A major contributing factor is the nonphysiologic pattern of insulin replacement. In individuals without diabetes, endogenous insulin is secreted into the portal circulation and acts first on the liver. In contrast, in T1DM, subcutaneous insulin enters the systemic circulation directly, resulting in relatively higher peripheral insulin concentrations. This peripheral hyperinsulinemia promotes lipogenesis and suppresses lipolysis. Moreover, intensified insulin therapy has been consistently associated with gradual weight gain [2]. As body weight increases, insulin resistance rises, necessitating higher insulin doses. This creates a self-perpetuating cycle: higher insulin exposure promotes adiposity, and greater adiposity further increases insulin requirements.

Behavioral and developmental factors also contribute. Children and adolescents with T1DM frequently consume additional carbohydrates to prevent or treat hypoglycemia. Even with continuous glucose monitoring, fear of hypoglycemia often leads to defensive snacking. During puberty, growth hormone-mediated physiologic insulin resistance further increases insulin requirements. In an environment characterized by reduced physical activity and increased availability of energy-dense foods, these factors collectively make weight gain more likely [3].

Obesity in T1DM is not merely a consequence of treatment but may also influence disease biology. Kueh et al. [4] describe shared molecular pathways between obesity and T1DM, including chronic low-grade inflammation, lipotoxicity, and altered amino acid metabolism. Adipose tissue releases proinflammatory cytokines that impair insulin signaling and exacerbate insulin resistance. Some evidence suggests that a higher body mass index at diagnosis may be associated with more rapid β-cell decline, although this remains controversial [5]. Thus, obesity may both complicate established T1DM and potentially modify disease progression.

Lifestyle intervention remains the cornerstone of management. Structured nutrition counseling, caloric moderation, increased dietary fiber intake, and regular physical activity are essential components of care. However, lifestyle measures alone are often insufficient in adolescents with high insulin requirements and progressive weight gain. In such cases, adjunct pharmacologic therapy should be considered.

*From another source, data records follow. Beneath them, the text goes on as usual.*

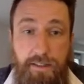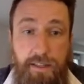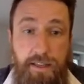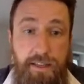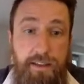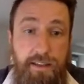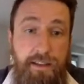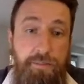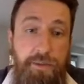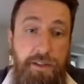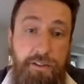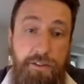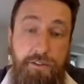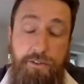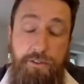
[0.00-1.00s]
like
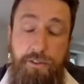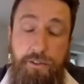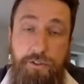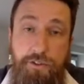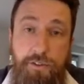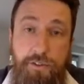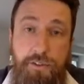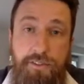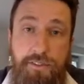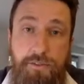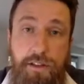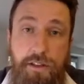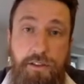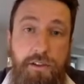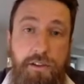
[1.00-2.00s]
Meteor Control,
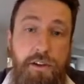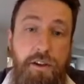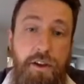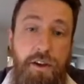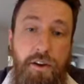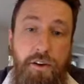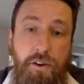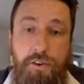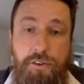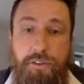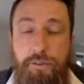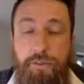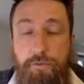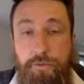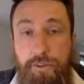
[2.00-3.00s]
SolarLog,
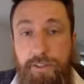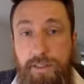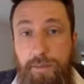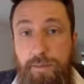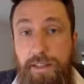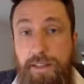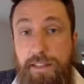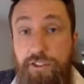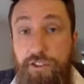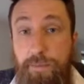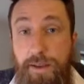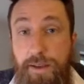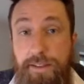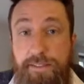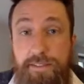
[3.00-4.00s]
or, for example, Energy
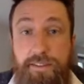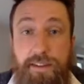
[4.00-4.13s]
Base.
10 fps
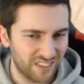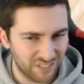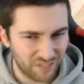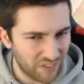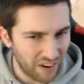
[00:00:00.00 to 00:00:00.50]

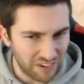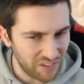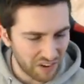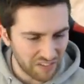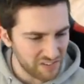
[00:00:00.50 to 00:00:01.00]
very,
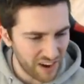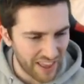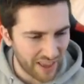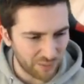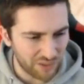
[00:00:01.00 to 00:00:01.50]
very
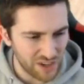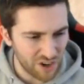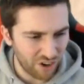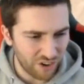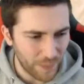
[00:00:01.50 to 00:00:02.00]
rare. Was it
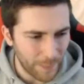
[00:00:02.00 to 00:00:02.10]
not?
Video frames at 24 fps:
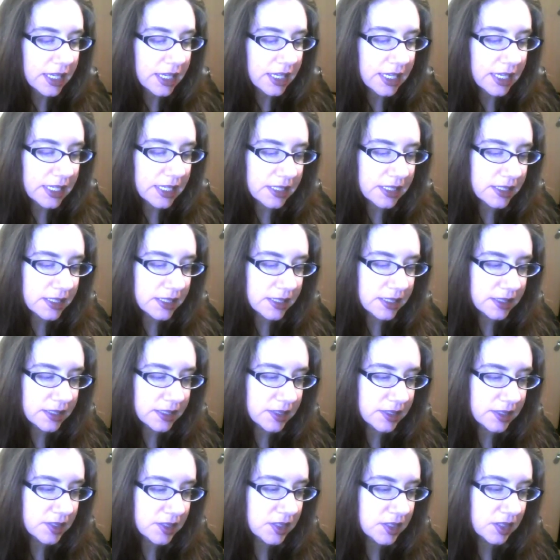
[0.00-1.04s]

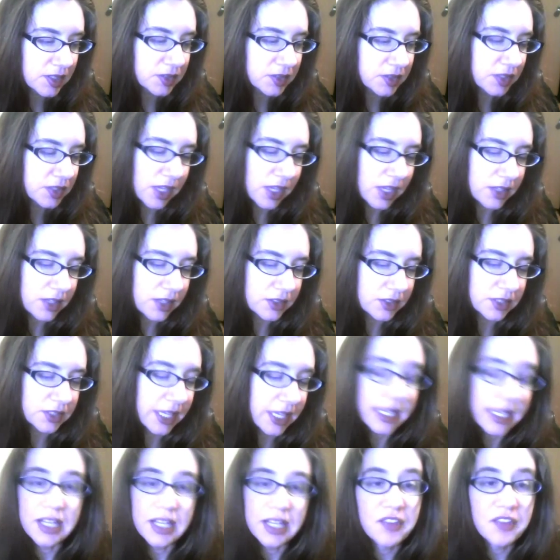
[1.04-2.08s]
is
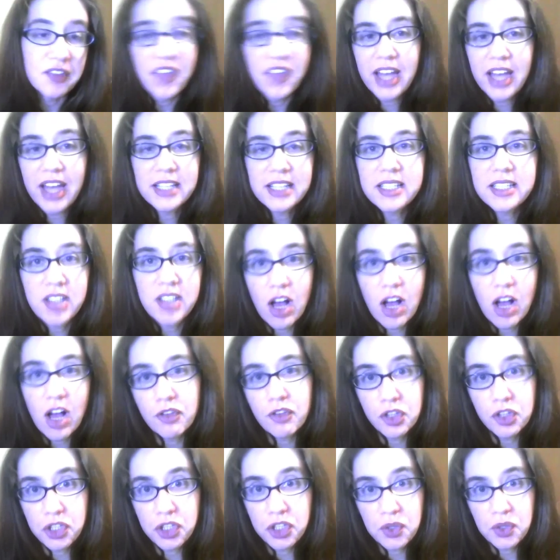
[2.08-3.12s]
like in a fantasy
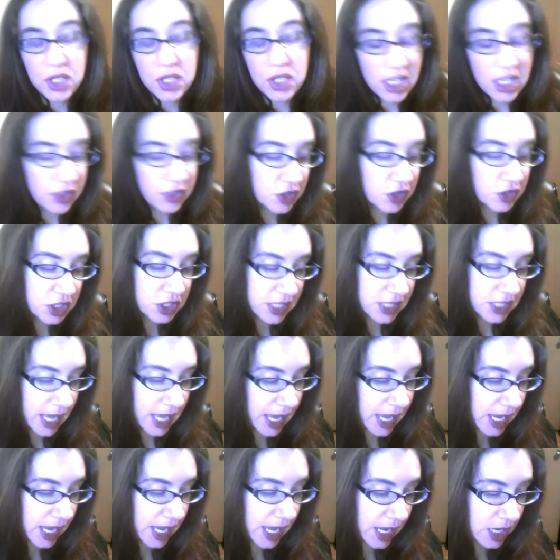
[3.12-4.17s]
novel, you can either
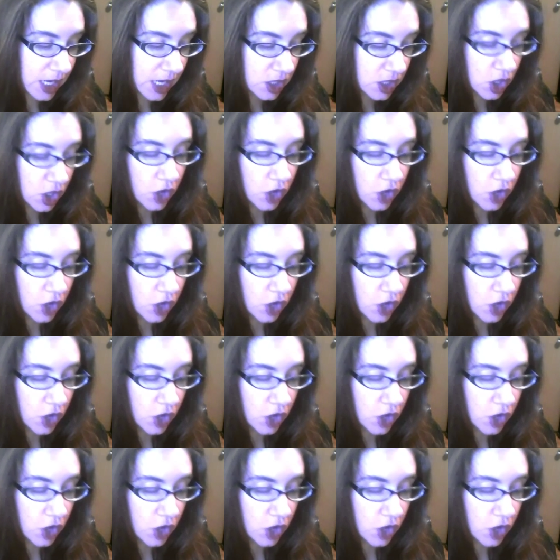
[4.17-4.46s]
say,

Metformin is the most extensively studied adjunctive agent in youth with T1DM. It improves insulin sensitivity and may modestly reduce insulin dose requirements and body mass index [6]. Although durable improvements in hemoglobin A1c have not been consistently demonstrated, metformin may help attenuate the cycle of hyperinsulinemia and weight gain in selected overweight adolescents with insulin resistance. Glucagon-like peptide-1 receptor agonists (GLP-1 RAs) offer a more targeted strategy for weight reduction. These agents reduce appetite, slow gastric emptying, and decrease postprandial glucose excursions. In adults with T1DM, adjunct GLP-1 therapy has been associated with weight loss and reduced total daily insulin dose [7]. Although pediatric data remain limited, GLP-1 RAs are approved for adolescent obesity and have an expanding safety profile. In carefully selected youth with T1DM and obesity, they may facilitate caloric reduction and insulin dose adjustment. Close monitoring is required to minimize the risk of ketosis when insulin doses are reduced. Sodium–glucose cotransporter- 2 inhibitors have demonstrated weight and glycemic benefits in adults with T1DM, but the risk of euglycemic diabetic ketoacidosis has limited their application in pediatric practice [7]. Until robust safety data are available in children and adolescents, routine use in pediatric T1DM is not recommended.

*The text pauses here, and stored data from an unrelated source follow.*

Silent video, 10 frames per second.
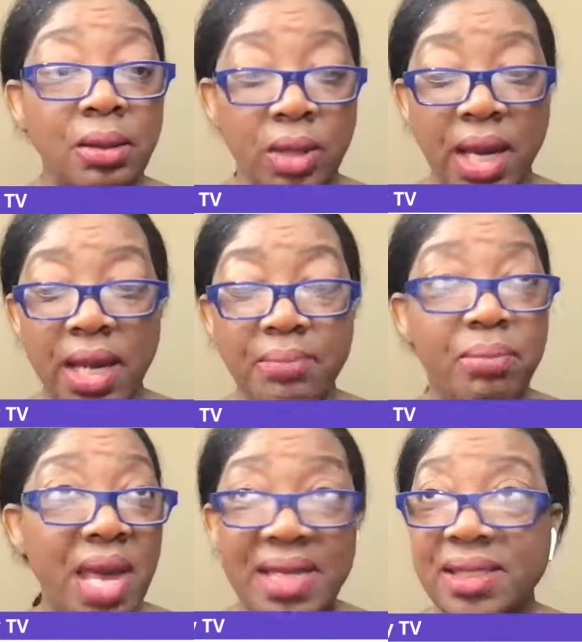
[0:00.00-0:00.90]
Okay,
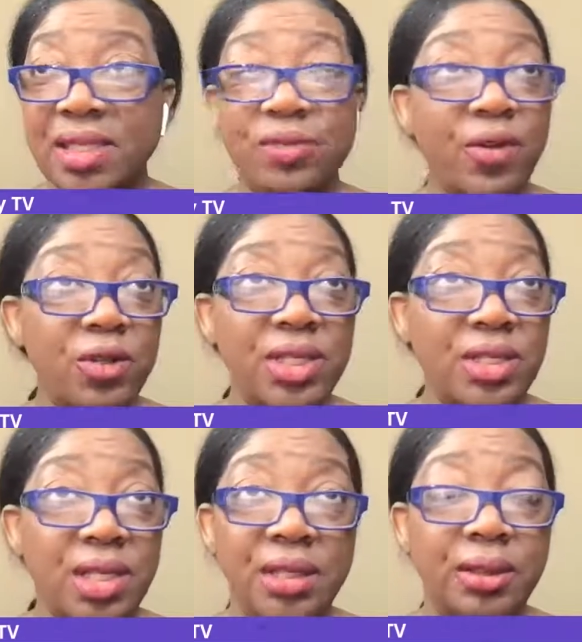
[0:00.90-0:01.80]
Macy's
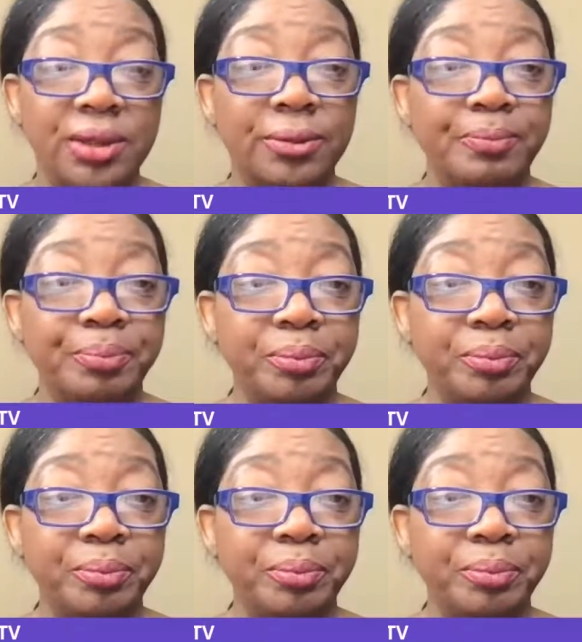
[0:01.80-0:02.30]
versus dealers.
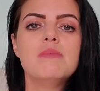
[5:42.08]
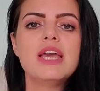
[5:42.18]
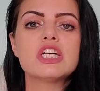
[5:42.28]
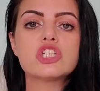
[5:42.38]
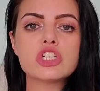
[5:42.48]

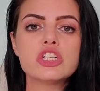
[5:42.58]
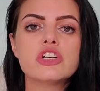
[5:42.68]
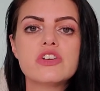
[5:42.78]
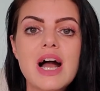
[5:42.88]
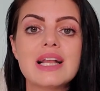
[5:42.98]
make sure
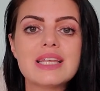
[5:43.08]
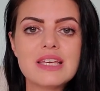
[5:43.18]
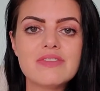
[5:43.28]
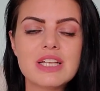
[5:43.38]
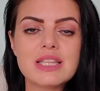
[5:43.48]
you're not
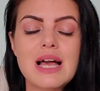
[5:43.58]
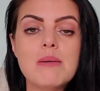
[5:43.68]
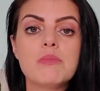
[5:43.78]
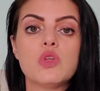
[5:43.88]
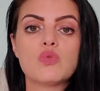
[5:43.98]
giving
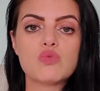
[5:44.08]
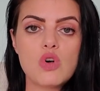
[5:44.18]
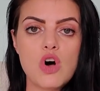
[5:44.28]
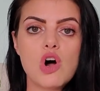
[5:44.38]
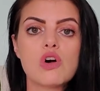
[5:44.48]
them the
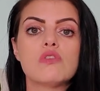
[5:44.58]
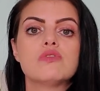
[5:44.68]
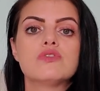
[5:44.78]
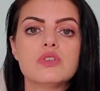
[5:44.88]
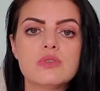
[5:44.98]
wrong
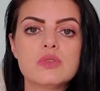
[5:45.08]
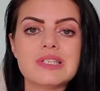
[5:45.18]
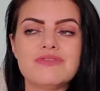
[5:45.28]
foods.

The global burden of T1DM continues to increase, as reported in the 2025 International Diabetes Federation Atlas and T1DM Index update [8]. As survival improves and disease duration lengthens, the overlap between T1DM and obesity is likely to expand. This evolving phenotype requires a shift in clinical priorities. Assessment of waist circumference, lipid profile, blood pressure, liver enzymes, and markers of insulin resistance should be integrated into routine care for overweight youth with T1DM [9].

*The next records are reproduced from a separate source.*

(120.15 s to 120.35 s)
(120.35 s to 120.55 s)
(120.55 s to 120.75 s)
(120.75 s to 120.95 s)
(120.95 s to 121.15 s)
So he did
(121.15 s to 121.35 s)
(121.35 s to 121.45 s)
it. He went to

In summary, I also agree with the issues and results from the study by Wong et al. [1]. Obesity in pediatric T1DM arises from a complex interplay of nonphysiologic insulin exposure, behavioral adaptations to hypoglycemia, pubertal insulin resistance, and adipose-driven inflammation. It accelerates insulin resistance and amplifies cardiovascular risk from an early age. Effective management requires more than glycemic control alone. Early weight management, careful insulin optimization, and appropriate adjunct pharmacotherapy may reduce long-term vascular complications and improve overall metabolic health in children and adolescents living with T1DM.